- Born: 12 August 1973 (age 53) Copenhagen, Denmark
- Origin: Copenhagen, Denmark
- Genre: Pop
- Occupations: Singer, dancer
- Instrument: Vocals
- Years active: 1995–present

= Amir El-Falaki =

Danish vocalist and dancer

Amir El-Falaki (born 12 August 1973) is a Danish vocalist, dance instructor, and member of the bubblegum pop group Toy-Box. He is of Moroccan descent and speaks Danish, English, Arabic, and French. Amir wanted to be a doctor, but became a dance teacher instead. He met Anila Mirza at a New Year's Eve party and they decided to form Toy-Box.

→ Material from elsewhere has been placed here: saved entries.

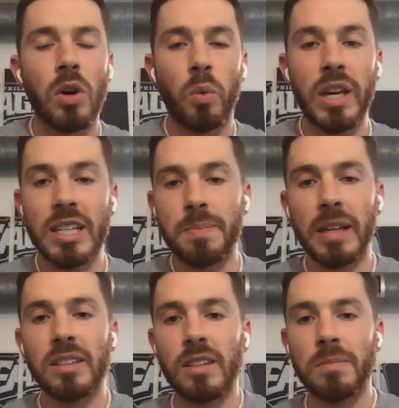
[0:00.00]
We
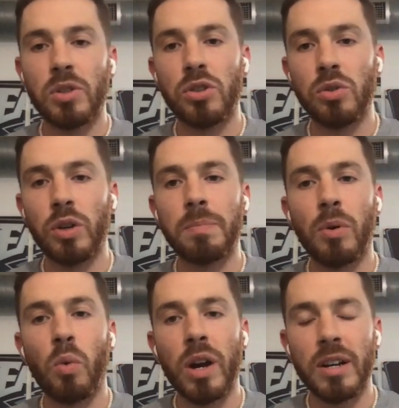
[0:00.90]
expected them to do it,
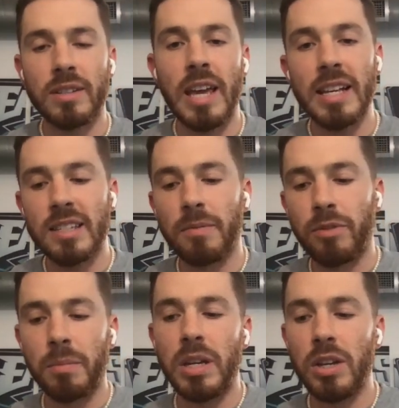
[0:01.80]
but where it takes them
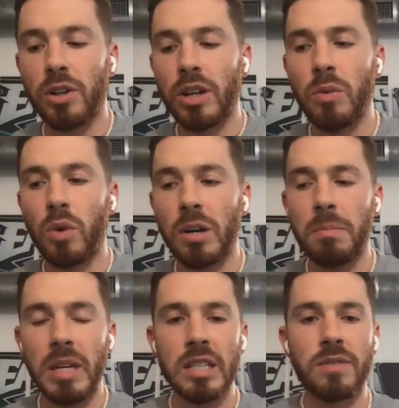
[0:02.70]
from here and what it
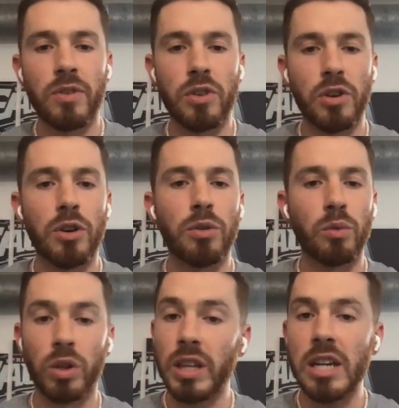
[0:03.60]
means for their
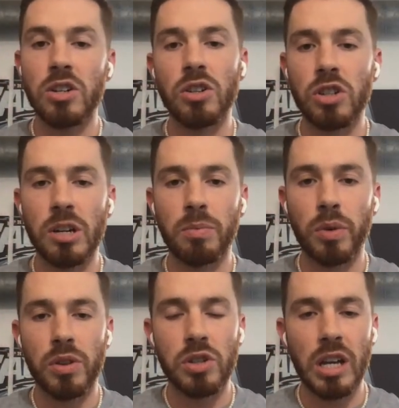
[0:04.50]
relationship
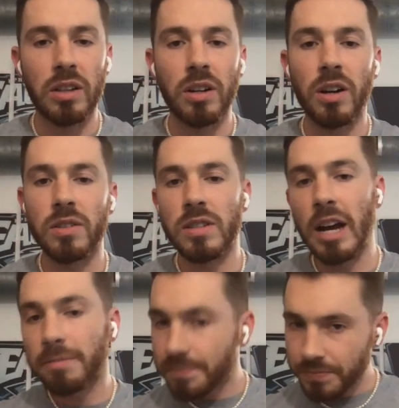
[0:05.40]
with Jalen Hurts.
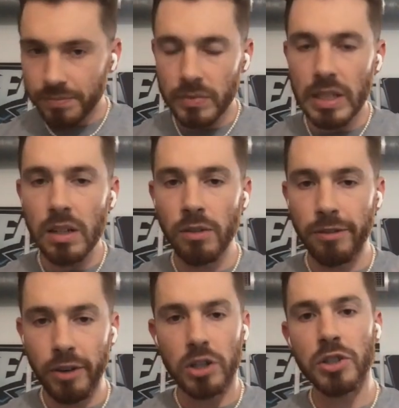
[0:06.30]
Now,
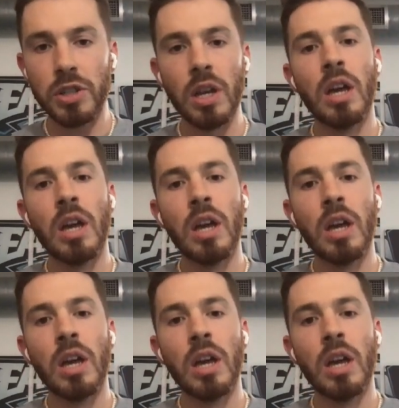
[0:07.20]
first,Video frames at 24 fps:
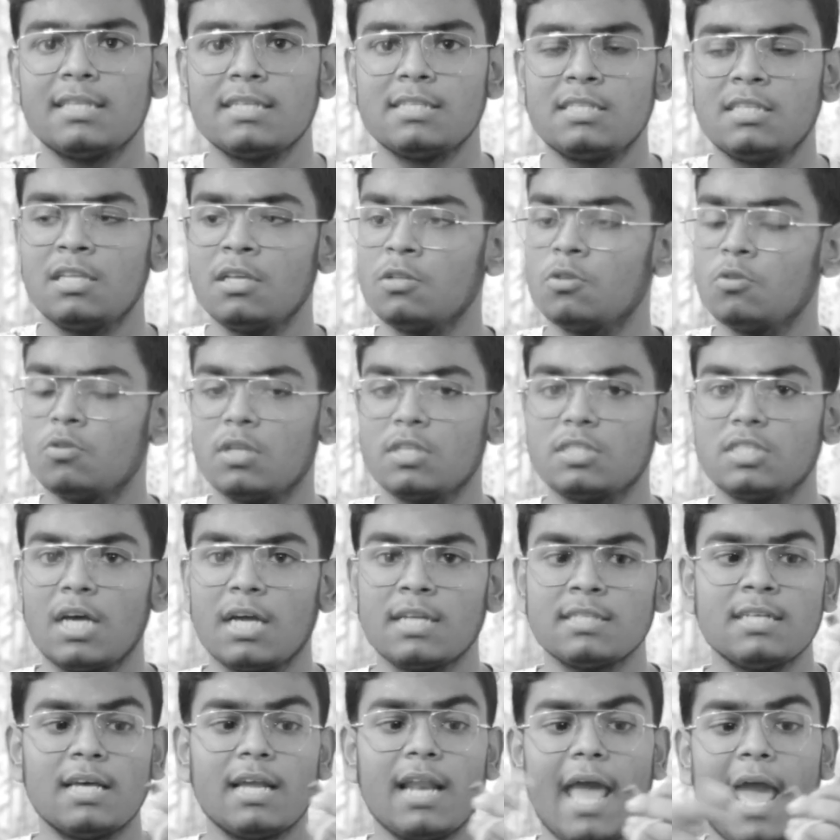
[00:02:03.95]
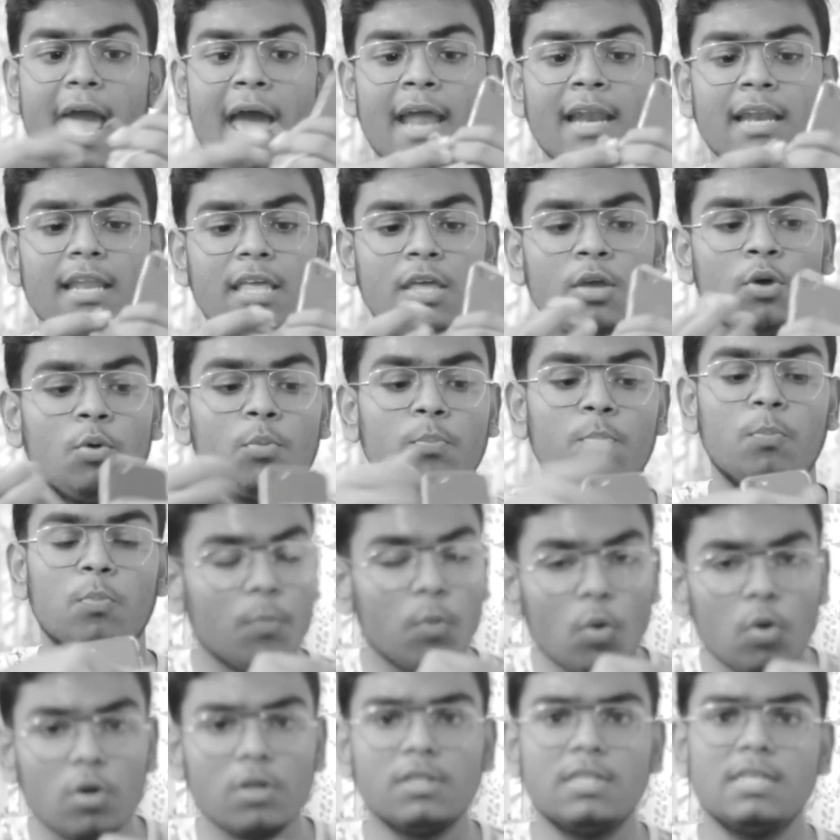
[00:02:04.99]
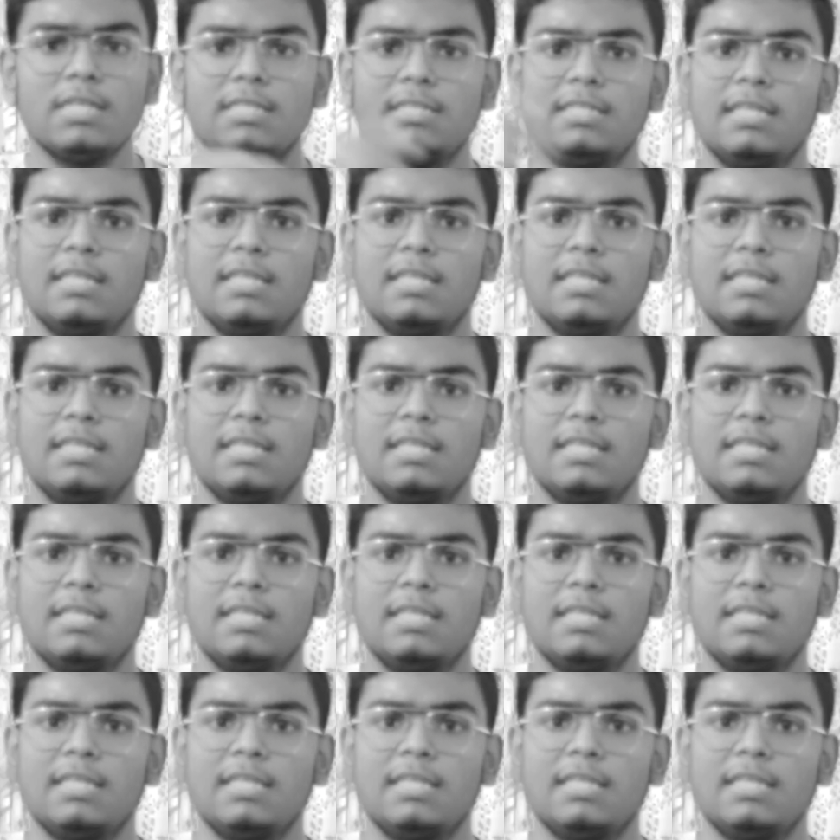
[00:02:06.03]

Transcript: this thing to the charger and you put this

The group is known for songs such as "Best Friend" and "Tarzan & Jane".

== Career outside of Toy-Box ==
Amir has worked as a dance teacher, music video choreographer, and trainer to F.C. Copenhagen's cheerleading team.

Amir performed a rap on and served as a dancer for Julie Lund's song, "Merhaba", at the Danish national Eurovision semi-final, Melodi Grand Prix 2007. However, their song came last (out of eight) in Semi-Final 2, and was subsequently eliminated in the Wildcard round with 11% of the vote, and so did not progress into the national final.

In 2009, Amir founded the award-winning Danseplaneten dance studio in Hellerup, Copenhagen.